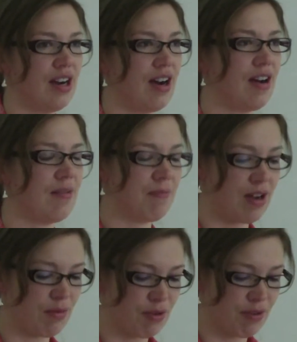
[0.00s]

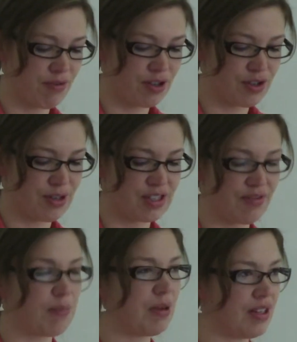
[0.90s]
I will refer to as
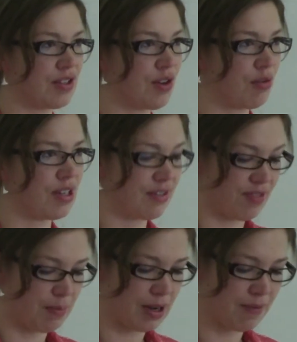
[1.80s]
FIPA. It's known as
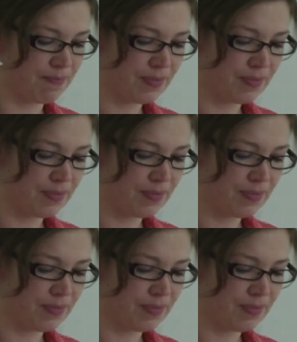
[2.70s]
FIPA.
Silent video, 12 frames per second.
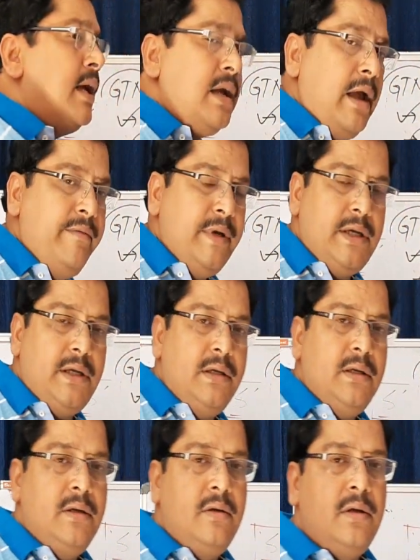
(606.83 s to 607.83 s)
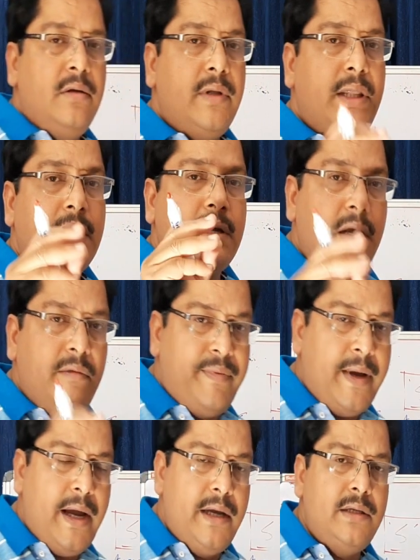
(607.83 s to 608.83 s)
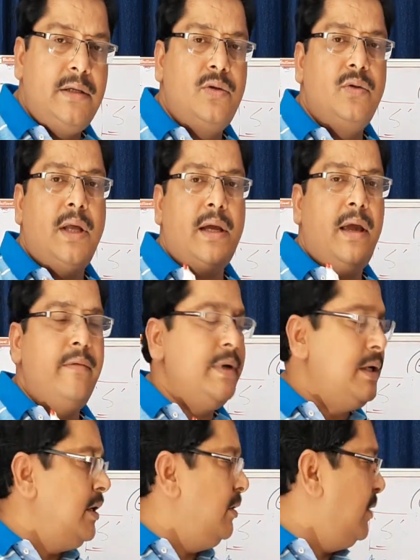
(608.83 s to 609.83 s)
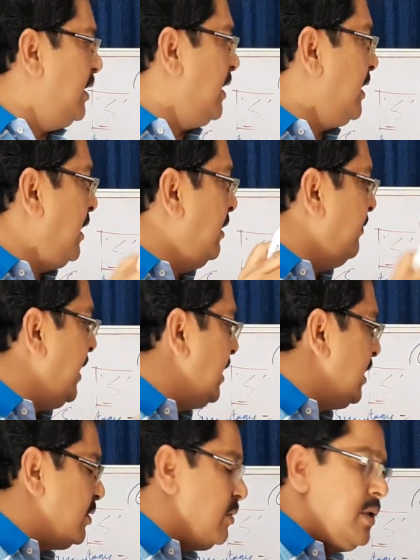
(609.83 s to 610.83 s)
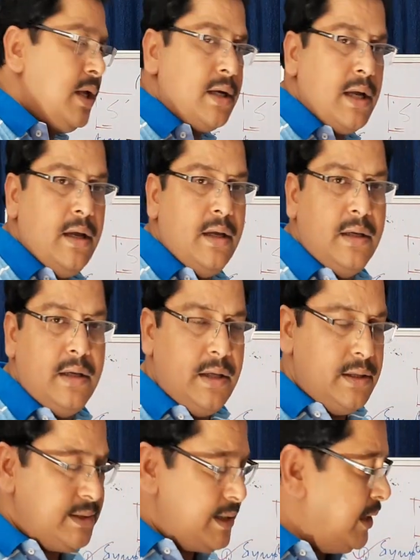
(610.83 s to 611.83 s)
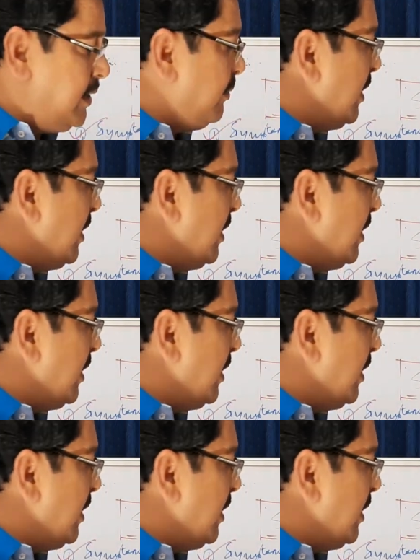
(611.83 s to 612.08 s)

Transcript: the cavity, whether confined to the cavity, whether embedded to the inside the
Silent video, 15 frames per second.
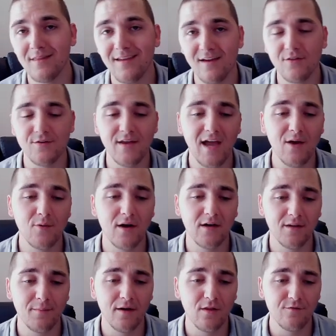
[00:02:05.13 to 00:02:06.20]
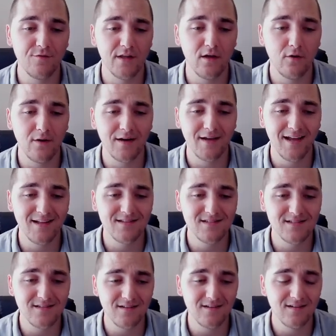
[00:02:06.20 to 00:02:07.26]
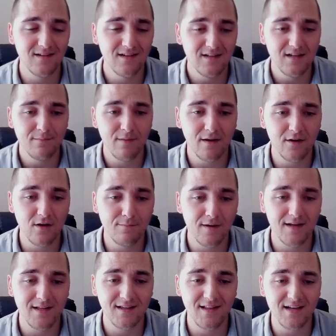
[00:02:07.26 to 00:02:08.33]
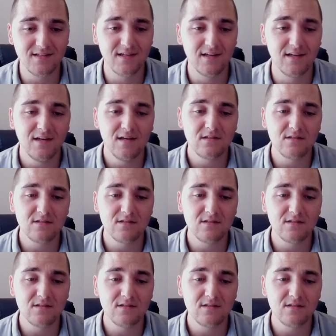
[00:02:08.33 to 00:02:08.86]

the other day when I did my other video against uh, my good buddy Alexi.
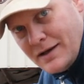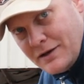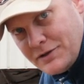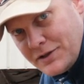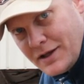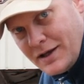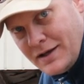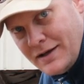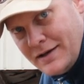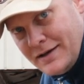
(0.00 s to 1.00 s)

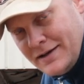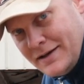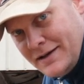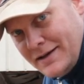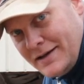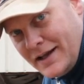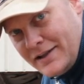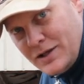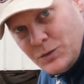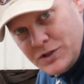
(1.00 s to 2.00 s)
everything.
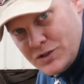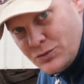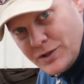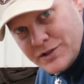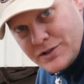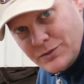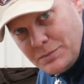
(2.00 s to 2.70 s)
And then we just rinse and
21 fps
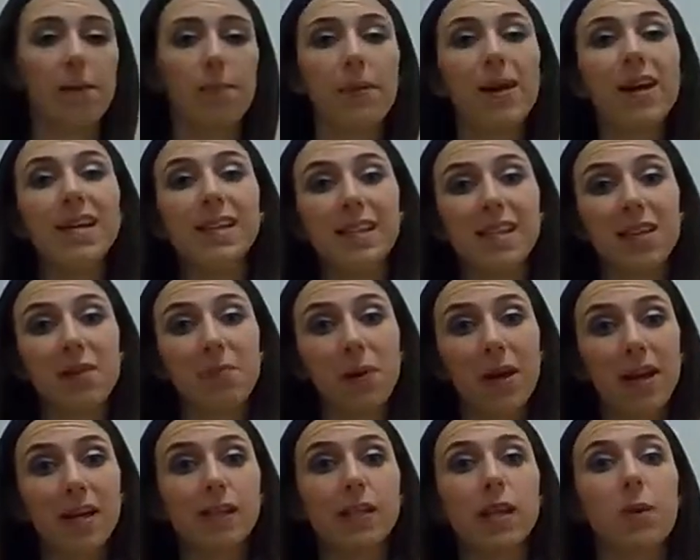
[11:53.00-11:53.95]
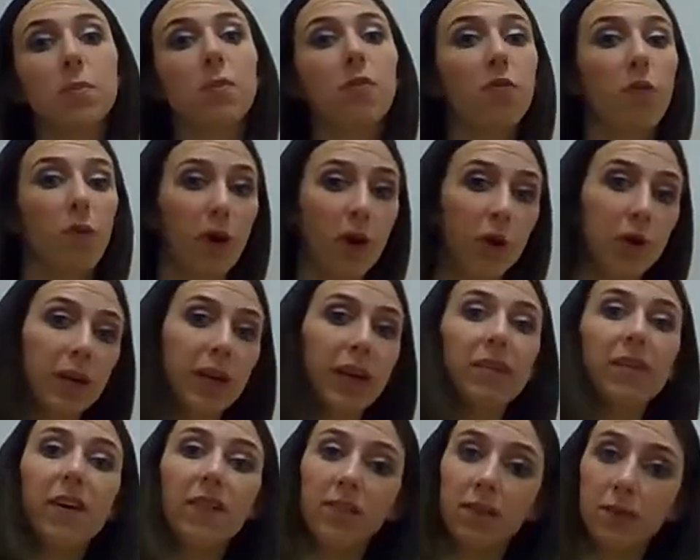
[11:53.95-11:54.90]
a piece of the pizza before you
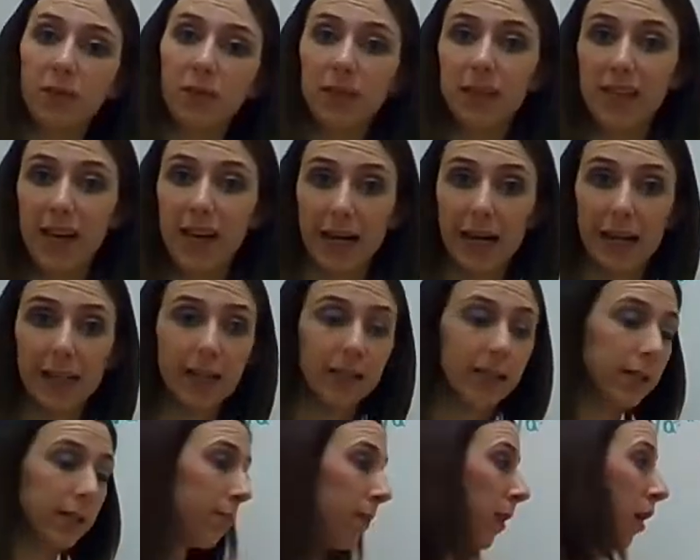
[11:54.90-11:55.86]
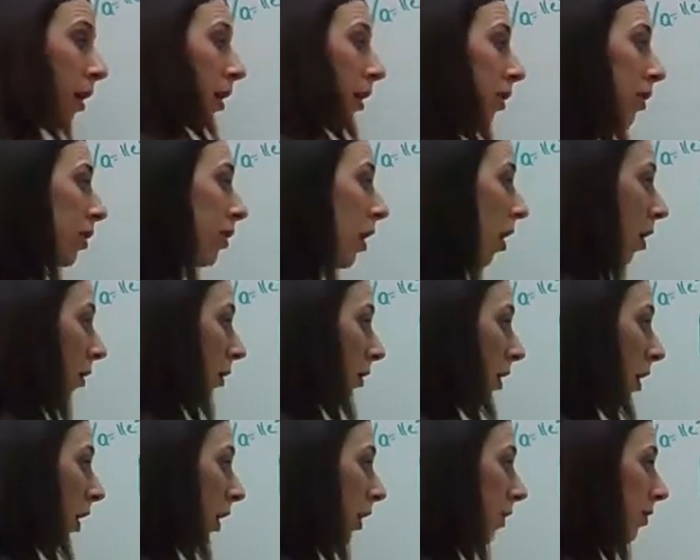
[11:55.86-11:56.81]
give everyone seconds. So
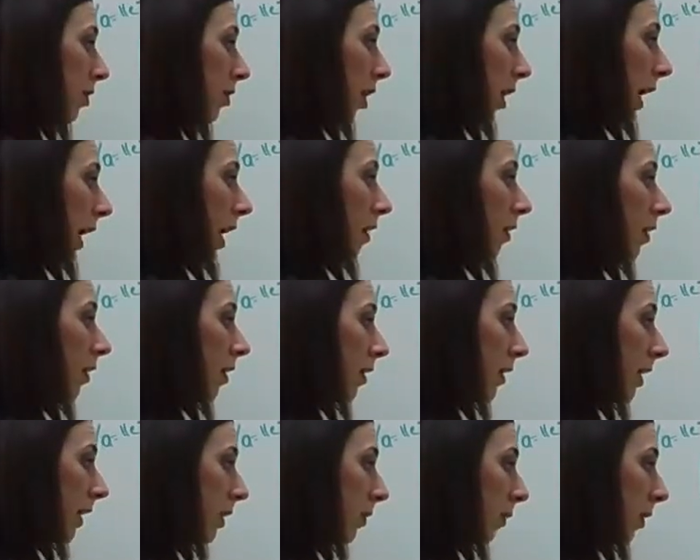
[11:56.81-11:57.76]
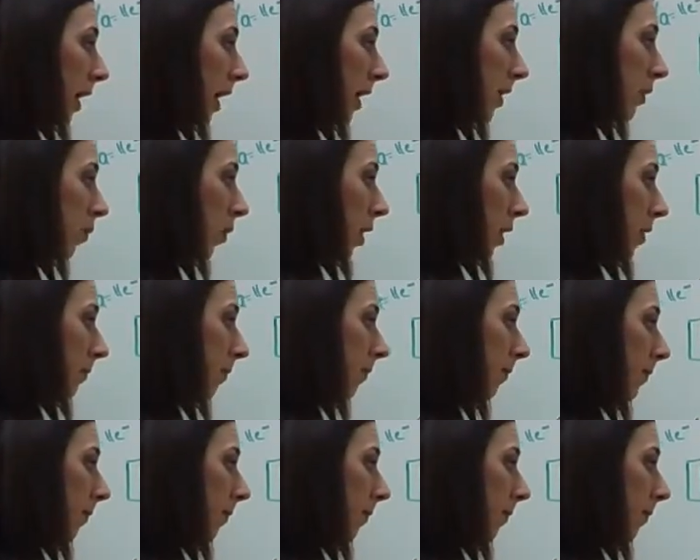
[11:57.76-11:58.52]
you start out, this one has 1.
________________________
▶ [Brief] Could you restate the material word for word, skipping any pictures it holds?

▶ [Exercise answer]
[0.00s]

[0.90s]
I will refer to as
[1.80s]
FIPA. It's known as
[2.70s]
FIPA.
Silent video, 12 frames per second.
(606.83 s to 607.83 s)
(607.83 s to 608.83 s)
(608.83 s to 609.83 s)
(609.83 s to 610.83 s)
(610.83 s to 611.83 s)
(611.83 s to 612.08 s)

Transcript: the cavity, whether confined to the cavity, whether embedded to the inside the
Silent video, 15 frames per second.
[00:02:05.13 to 00:02:06.20]
[00:02:06.20 to 00:02:07.26]
[00:02:07.26 to 00:02:08.33]
[00:02:08.33 to 00:02:08.86]

the other day when I did my other video against uh, my good buddy Alexi.
(0.00 s to 1.00 s)

(1.00 s to 2.00 s)
everything.
(2.00 s to 2.70 s)
And then we just rinse and
21 fps
[11:53.00-11:53.95]
[11:53.95-11:54.90]
a piece of the pizza before you
[11:54.90-11:55.86]
[11:55.86-11:56.81]
give everyone seconds. So
[11:56.81-11:57.76]
[11:57.76-11:58.52]
you start out, this one has 1.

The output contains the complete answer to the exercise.